However, reasons other than an inability of context to modulate attention could explain Griffiths and Le Pelley’s (2009) results. In their experiments, each competing cue served as the context for a single target cue, and each target was presented in the presence of a single competing cue (during Stage 2). In our experiment, each of the four stimulus compounds trained in Stage 1 was presented in each of the two contexts. Support for the notion that variation in the context in which a cue is presented might promote context-dependent attention comes from experiments exploring the inverse base-rate effect. Medin and Edelson (1988) trained participants on a task in which cues A and B were paired with one outcome [AB→O1] on a relatively large number of trials, but cues A and C signaled a different outcome [AC→O2] on relatively few trials. When the common cue, A, was presented on test trials, participants predicted outcome O1, consistent with base-rate information. When the other two cues, B and C, were presented in compound, however, outcome O2 was chosen. Kruschke (2009; see also Medin & Edelson, 1988) suggested that these results are best explained in terms of context-dependent attention. He argued that the contingencies between A and O1 and between B and O1 are acquired rapidly, due to the frequency of AB trials. When participants are exposed to AC→O2 trials, however, they selectively learn that C predicts O2. That is, attention to A is dependent on the context in which it is presented: On AB trials, participants attend to both cues, but on AC trials, they attend only to C. In his EXIT model, Kruschke (2001) formalized this idea within a connectionist framework in which the attention paid to each stimulus (or feature) is modulated by a set of exemplar nodes. Hence, in EXIT, it is possible to attend to A when it is presented in compound with B, and not to attend to it when it is presented in compound with C.

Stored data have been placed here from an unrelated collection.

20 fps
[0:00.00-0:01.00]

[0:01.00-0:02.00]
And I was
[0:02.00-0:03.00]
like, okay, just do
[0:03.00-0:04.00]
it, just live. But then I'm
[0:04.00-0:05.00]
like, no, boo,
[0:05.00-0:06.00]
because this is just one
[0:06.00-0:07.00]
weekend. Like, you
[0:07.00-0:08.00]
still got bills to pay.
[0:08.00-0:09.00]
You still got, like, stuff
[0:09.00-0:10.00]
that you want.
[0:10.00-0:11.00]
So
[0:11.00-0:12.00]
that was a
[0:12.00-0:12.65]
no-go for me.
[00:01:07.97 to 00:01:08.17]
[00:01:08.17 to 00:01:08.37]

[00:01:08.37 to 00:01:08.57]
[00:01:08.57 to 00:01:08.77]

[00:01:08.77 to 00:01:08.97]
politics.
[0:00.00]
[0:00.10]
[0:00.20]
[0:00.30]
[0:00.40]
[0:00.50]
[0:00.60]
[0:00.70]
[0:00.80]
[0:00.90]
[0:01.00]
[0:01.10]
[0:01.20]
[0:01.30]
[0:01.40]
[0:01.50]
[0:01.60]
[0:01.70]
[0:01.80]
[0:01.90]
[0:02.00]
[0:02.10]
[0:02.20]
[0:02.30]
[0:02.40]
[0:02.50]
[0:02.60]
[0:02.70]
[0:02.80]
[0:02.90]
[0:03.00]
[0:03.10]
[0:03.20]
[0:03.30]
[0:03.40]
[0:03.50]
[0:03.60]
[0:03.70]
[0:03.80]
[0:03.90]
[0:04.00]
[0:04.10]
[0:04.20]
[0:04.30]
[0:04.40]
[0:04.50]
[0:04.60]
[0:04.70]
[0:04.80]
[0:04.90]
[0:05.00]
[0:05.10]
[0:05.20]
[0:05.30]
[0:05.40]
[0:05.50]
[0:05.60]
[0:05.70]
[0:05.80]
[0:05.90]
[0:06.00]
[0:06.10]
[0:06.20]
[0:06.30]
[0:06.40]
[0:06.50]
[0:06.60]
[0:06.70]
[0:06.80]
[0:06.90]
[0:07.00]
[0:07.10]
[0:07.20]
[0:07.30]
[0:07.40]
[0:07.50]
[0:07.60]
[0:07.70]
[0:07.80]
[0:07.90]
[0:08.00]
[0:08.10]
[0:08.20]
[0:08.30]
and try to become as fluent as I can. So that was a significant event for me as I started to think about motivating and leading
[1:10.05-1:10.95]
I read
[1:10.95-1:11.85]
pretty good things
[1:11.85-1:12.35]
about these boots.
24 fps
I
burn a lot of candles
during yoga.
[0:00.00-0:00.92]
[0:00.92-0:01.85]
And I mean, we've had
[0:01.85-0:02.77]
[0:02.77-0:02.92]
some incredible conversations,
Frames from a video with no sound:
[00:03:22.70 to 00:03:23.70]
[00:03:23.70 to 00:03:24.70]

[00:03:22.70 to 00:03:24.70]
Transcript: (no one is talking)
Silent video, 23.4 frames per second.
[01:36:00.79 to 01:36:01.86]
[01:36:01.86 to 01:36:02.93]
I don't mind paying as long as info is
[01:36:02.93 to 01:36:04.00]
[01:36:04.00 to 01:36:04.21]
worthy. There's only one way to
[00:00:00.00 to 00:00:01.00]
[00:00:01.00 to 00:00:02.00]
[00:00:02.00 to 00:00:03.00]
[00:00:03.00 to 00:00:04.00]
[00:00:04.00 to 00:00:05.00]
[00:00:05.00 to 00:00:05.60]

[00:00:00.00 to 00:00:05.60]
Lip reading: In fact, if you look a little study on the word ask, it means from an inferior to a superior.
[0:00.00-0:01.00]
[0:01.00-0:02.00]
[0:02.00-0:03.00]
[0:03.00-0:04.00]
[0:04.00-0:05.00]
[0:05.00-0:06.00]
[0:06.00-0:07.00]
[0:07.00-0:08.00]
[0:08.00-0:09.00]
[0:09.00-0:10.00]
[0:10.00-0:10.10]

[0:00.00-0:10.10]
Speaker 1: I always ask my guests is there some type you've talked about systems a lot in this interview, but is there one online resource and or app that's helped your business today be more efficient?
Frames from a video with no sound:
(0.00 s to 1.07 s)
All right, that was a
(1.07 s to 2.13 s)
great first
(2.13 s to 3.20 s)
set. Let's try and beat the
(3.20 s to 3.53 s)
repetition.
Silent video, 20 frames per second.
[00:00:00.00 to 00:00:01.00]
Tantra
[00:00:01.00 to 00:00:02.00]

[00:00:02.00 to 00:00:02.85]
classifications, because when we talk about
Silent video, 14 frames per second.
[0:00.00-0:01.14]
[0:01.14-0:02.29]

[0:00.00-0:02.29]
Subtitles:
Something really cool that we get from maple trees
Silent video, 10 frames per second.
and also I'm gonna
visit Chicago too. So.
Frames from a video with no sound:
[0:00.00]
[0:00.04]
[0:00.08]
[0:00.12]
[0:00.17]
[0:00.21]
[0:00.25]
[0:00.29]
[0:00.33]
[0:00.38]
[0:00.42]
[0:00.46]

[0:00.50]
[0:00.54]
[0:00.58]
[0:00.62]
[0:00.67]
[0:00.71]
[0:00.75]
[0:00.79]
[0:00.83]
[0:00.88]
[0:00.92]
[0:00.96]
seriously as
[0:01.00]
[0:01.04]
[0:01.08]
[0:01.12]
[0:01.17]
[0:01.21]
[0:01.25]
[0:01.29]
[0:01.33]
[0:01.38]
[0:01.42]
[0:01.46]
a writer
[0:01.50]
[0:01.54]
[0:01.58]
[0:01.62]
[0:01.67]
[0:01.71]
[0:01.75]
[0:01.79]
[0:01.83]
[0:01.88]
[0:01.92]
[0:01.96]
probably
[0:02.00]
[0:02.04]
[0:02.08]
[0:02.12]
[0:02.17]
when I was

Despite its success with the inverse base-rate effect, EXIT (Kruschke, 2001) cannot explain the results of the experiment reported here, because EXIT only attends to individual cues instead of entire dimensions. The model would not, therefore, necessarily predict that there should be any modulation of the attention paid to the novel values of dimensions. It is, however, possible to conceive of a model based on the same principles as EXIT that could overcome this problem (Kruschke, 2011). Specifically, attentional changes might be applied to an entire stimulus dimension if the stimuli were represented as a pattern of distributed activation over an array of input units. It is reasonable to assume that within such a representational scheme, there would be greater overlap between the patterns of activation evoked by stimuli belonging to the same stimulus dimension than there would be between stimuli belonging to different dimensions. Furthermore, it is likely that representing stimuli in this fashion would allow EXIT to predict contextual modulation of attention using the experimental design shown in Table 1. Such an effect, however, would depend on the similarity of the patterns presented during the different stages of the experiment. Since any attentional modulation within EXIT is exemplar specific, attention will generalize to a novel pattern only to the extent that that pattern activates the same exemplar unit. Hence, in Stage 2 of the experiment, the pattern A3B3 presented in Context X might activate the exemplar node for “A1B1 in Context X” (and, indeed, the exemplar nodes for the other three patterns trained in Context X) sufficiently to modulate attention to Dimensions A and B if these two patterns are sufficiently similar. One might, therefore, predict that by increasing the salience of the contextual cues (and, hence, the similarity of the patterns presented in the same context) one would increase the extent to which the context modulated attention to the stimuli presented within it.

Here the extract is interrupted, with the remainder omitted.